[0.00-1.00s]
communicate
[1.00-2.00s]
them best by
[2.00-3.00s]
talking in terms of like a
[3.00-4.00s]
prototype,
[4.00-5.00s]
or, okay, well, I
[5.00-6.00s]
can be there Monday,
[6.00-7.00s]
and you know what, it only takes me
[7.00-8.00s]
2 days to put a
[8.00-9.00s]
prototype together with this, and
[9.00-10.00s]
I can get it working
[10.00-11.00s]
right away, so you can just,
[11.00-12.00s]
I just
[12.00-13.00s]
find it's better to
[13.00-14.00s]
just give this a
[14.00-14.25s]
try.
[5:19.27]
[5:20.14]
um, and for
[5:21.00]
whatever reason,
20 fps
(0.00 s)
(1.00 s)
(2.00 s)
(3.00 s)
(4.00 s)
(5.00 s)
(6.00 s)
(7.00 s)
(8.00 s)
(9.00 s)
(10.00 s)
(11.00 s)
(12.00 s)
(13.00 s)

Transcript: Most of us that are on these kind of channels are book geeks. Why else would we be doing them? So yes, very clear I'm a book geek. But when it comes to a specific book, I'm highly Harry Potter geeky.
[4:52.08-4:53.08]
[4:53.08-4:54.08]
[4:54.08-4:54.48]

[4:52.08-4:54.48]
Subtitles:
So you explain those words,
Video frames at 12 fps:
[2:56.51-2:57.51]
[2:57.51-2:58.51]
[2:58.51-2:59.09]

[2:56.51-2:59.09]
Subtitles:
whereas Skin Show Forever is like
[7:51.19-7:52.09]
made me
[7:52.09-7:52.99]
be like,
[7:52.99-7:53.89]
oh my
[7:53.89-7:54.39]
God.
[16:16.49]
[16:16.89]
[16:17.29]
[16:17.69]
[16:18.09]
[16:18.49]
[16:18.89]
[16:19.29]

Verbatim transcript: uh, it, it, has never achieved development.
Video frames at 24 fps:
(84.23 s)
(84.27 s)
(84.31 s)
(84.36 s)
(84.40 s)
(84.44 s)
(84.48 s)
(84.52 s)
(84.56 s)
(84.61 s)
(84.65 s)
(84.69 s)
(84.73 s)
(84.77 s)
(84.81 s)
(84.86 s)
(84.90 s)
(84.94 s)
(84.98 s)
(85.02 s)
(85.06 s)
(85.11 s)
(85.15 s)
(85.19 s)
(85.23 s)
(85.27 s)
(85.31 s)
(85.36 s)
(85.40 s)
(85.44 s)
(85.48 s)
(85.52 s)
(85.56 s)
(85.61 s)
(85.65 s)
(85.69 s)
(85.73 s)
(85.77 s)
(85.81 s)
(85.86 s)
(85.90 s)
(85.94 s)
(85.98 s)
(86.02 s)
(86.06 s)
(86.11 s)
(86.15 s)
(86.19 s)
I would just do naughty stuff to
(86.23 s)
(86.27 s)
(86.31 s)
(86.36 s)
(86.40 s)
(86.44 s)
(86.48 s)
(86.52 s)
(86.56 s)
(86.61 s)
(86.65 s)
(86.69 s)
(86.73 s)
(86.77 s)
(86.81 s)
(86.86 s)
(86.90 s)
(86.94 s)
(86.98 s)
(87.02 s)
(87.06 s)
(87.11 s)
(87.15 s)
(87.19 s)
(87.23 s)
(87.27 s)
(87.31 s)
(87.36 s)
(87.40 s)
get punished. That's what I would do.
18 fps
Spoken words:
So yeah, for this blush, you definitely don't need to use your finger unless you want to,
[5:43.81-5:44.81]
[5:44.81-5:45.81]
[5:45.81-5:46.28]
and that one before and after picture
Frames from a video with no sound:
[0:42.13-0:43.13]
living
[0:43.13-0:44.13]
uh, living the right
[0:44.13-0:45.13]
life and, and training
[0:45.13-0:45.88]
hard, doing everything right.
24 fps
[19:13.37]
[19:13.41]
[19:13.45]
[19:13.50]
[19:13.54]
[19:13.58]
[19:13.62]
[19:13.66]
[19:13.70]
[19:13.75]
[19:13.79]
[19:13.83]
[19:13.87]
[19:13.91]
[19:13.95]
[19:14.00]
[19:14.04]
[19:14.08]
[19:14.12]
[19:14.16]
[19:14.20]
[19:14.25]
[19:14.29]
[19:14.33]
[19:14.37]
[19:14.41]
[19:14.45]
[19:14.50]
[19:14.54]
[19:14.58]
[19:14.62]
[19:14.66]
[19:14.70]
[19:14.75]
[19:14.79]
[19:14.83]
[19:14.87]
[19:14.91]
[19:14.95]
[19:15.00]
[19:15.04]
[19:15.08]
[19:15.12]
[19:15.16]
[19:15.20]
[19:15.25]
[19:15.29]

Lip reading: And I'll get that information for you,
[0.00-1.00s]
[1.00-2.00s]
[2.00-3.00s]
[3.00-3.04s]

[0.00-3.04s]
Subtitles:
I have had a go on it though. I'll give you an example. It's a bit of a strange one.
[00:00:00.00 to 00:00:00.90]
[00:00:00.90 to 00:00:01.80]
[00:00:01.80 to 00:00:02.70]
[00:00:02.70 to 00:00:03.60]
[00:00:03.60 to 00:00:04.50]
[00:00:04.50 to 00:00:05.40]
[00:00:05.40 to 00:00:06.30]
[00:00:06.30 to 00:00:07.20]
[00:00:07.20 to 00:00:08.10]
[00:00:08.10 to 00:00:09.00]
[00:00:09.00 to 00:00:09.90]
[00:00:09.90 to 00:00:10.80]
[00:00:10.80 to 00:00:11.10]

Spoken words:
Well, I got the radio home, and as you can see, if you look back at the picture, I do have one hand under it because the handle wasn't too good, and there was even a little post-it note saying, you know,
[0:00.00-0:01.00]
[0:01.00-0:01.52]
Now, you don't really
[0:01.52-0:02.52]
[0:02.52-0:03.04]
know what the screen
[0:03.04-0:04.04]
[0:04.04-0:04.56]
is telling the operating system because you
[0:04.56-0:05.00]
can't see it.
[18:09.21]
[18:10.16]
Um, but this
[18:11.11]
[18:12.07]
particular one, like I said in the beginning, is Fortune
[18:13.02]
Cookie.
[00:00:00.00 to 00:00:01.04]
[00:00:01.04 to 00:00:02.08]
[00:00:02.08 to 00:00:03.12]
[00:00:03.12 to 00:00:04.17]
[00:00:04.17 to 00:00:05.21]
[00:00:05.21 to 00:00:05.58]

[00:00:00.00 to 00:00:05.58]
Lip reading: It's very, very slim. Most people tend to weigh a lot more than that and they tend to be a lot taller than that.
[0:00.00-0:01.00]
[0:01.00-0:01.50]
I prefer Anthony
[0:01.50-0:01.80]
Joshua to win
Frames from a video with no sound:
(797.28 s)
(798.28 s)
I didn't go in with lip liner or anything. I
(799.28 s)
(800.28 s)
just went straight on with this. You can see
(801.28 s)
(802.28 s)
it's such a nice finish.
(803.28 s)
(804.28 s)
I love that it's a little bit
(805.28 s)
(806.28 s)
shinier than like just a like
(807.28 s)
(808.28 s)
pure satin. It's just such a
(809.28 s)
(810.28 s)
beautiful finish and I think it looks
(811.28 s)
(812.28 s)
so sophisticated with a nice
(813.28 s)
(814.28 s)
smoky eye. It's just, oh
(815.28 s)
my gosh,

Your instructions: All records above are to be output again exactly as they stand.

The completed task:
[0.00-1.00s]
communicate
[1.00-2.00s]
them best by
[2.00-3.00s]
talking in terms of like a
[3.00-4.00s]
prototype,
[4.00-5.00s]
or, okay, well, I
[5.00-6.00s]
can be there Monday,
[6.00-7.00s]
and you know what, it only takes me
[7.00-8.00s]
2 days to put a
[8.00-9.00s]
prototype together with this, and
[9.00-10.00s]
I can get it working
[10.00-11.00s]
right away, so you can just,
[11.00-12.00s]
I just
[12.00-13.00s]
find it's better to
[13.00-14.00s]
just give this a
[14.00-14.25s]
try.
[5:19.27]
[5:20.14]
um, and for
[5:21.00]
whatever reason,
20 fps
(0.00 s)
(1.00 s)
(2.00 s)
(3.00 s)
(4.00 s)
(5.00 s)
(6.00 s)
(7.00 s)
(8.00 s)
(9.00 s)
(10.00 s)
(11.00 s)
(12.00 s)
(13.00 s)

Transcript: Most of us that are on these kind of channels are book geeks. Why else would we be doing them? So yes, very clear I'm a book geek. But when it comes to a specific book, I'm highly Harry Potter geeky.
[4:52.08-4:53.08]
[4:53.08-4:54.08]
[4:54.08-4:54.48]

[4:52.08-4:54.48]
Subtitles:
So you explain those words,
Video frames at 12 fps:
[2:56.51-2:57.51]
[2:57.51-2:58.51]
[2:58.51-2:59.09]

[2:56.51-2:59.09]
Subtitles:
whereas Skin Show Forever is like
[7:51.19-7:52.09]
made me
[7:52.09-7:52.99]
be like,
[7:52.99-7:53.89]
oh my
[7:53.89-7:54.39]
God.
[16:16.49]
[16:16.89]
[16:17.29]
[16:17.69]
[16:18.09]
[16:18.49]
[16:18.89]
[16:19.29]

Verbatim transcript: uh, it, it, has never achieved development.
Video frames at 24 fps:
(84.23 s)
(84.27 s)
(84.31 s)
(84.36 s)
(84.40 s)
(84.44 s)
(84.48 s)
(84.52 s)
(84.56 s)
(84.61 s)
(84.65 s)
(84.69 s)
(84.73 s)
(84.77 s)
(84.81 s)
(84.86 s)
(84.90 s)
(84.94 s)
(84.98 s)
(85.02 s)
(85.06 s)
(85.11 s)
(85.15 s)
(85.19 s)
(85.23 s)
(85.27 s)
(85.31 s)
(85.36 s)
(85.40 s)
(85.44 s)
(85.48 s)
(85.52 s)
(85.56 s)
(85.61 s)
(85.65 s)
(85.69 s)
(85.73 s)
(85.77 s)
(85.81 s)
(85.86 s)
(85.90 s)
(85.94 s)
(85.98 s)
(86.02 s)
(86.06 s)
(86.11 s)
(86.15 s)
(86.19 s)
I would just do naughty stuff to
(86.23 s)
(86.27 s)
(86.31 s)
(86.36 s)
(86.40 s)
(86.44 s)
(86.48 s)
(86.52 s)
(86.56 s)
(86.61 s)
(86.65 s)
(86.69 s)
(86.73 s)
(86.77 s)
(86.81 s)
(86.86 s)
(86.90 s)
(86.94 s)
(86.98 s)
(87.02 s)
(87.06 s)
(87.11 s)
(87.15 s)
(87.19 s)
(87.23 s)
(87.27 s)
(87.31 s)
(87.36 s)
(87.40 s)
get punished. That's what I would do.
18 fps
Spoken words:
So yeah, for this blush, you definitely don't need to use your finger unless you want to,
[5:43.81-5:44.81]
[5:44.81-5:45.81]
[5:45.81-5:46.28]
and that one before and after picture
Frames from a video with no sound:
[0:42.13-0:43.13]
living
[0:43.13-0:44.13]
uh, living the right
[0:44.13-0:45.13]
life and, and training
[0:45.13-0:45.88]
hard, doing everything right.
24 fps
[19:13.37]
[19:13.41]
[19:13.45]
[19:13.50]
[19:13.54]
[19:13.58]
[19:13.62]
[19:13.66]
[19:13.70]
[19:13.75]
[19:13.79]
[19:13.83]
[19:13.87]
[19:13.91]
[19:13.95]
[19:14.00]
[19:14.04]
[19:14.08]
[19:14.12]
[19:14.16]
[19:14.20]
[19:14.25]
[19:14.29]
[19:14.33]
[19:14.37]
[19:14.41]
[19:14.45]
[19:14.50]
[19:14.54]
[19:14.58]
[19:14.62]
[19:14.66]
[19:14.70]
[19:14.75]
[19:14.79]
[19:14.83]
[19:14.87]
[19:14.91]
[19:14.95]
[19:15.00]
[19:15.04]
[19:15.08]
[19:15.12]
[19:15.16]
[19:15.20]
[19:15.25]
[19:15.29]

Lip reading: And I'll get that information for you,
[0.00-1.00s]
[1.00-2.00s]
[2.00-3.00s]
[3.00-3.04s]

[0.00-3.04s]
Subtitles:
I have had a go on it though. I'll give you an example. It's a bit of a strange one.
[00:00:00.00 to 00:00:00.90]
[00:00:00.90 to 00:00:01.80]
[00:00:01.80 to 00:00:02.70]
[00:00:02.70 to 00:00:03.60]
[00:00:03.60 to 00:00:04.50]
[00:00:04.50 to 00:00:05.40]
[00:00:05.40 to 00:00:06.30]
[00:00:06.30 to 00:00:07.20]
[00:00:07.20 to 00:00:08.10]
[00:00:08.10 to 00:00:09.00]
[00:00:09.00 to 00:00:09.90]
[00:00:09.90 to 00:00:10.80]
[00:00:10.80 to 00:00:11.10]

Spoken words:
Well, I got the radio home, and as you can see, if you look back at the picture, I do have one hand under it because the handle wasn't too good, and there was even a little post-it note saying, you know,
[0:00.00-0:01.00]
[0:01.00-0:01.52]
Now, you don't really
[0:01.52-0:02.52]
[0:02.52-0:03.04]
know what the screen
[0:03.04-0:04.04]
[0:04.04-0:04.56]
is telling the operating system because you
[0:04.56-0:05.00]
can't see it.
[18:09.21]
[18:10.16]
Um, but this
[18:11.11]
[18:12.07]
particular one, like I said in the beginning, is Fortune
[18:13.02]
Cookie.
[00:00:00.00 to 00:00:01.04]
[00:00:01.04 to 00:00:02.08]
[00:00:02.08 to 00:00:03.12]
[00:00:03.12 to 00:00:04.17]
[00:00:04.17 to 00:00:05.21]
[00:00:05.21 to 00:00:05.58]

[00:00:00.00 to 00:00:05.58]
Lip reading: It's very, very slim. Most people tend to weigh a lot more than that and they tend to be a lot taller than that.
[0:00.00-0:01.00]
[0:01.00-0:01.50]
I prefer Anthony
[0:01.50-0:01.80]
Joshua to win
Frames from a video with no sound:
(797.28 s)
(798.28 s)
I didn't go in with lip liner or anything. I
(799.28 s)
(800.28 s)
just went straight on with this. You can see
(801.28 s)
(802.28 s)
it's such a nice finish.
(803.28 s)
(804.28 s)
I love that it's a little bit
(805.28 s)
(806.28 s)
shinier than like just a like
(807.28 s)
(808.28 s)
pure satin. It's just such a
(809.28 s)
(810.28 s)
beautiful finish and I think it looks
(811.28 s)
(812.28 s)
so sophisticated with a nice
(813.28 s)
(814.28 s)
smoky eye. It's just, oh
(815.28 s)
my gosh,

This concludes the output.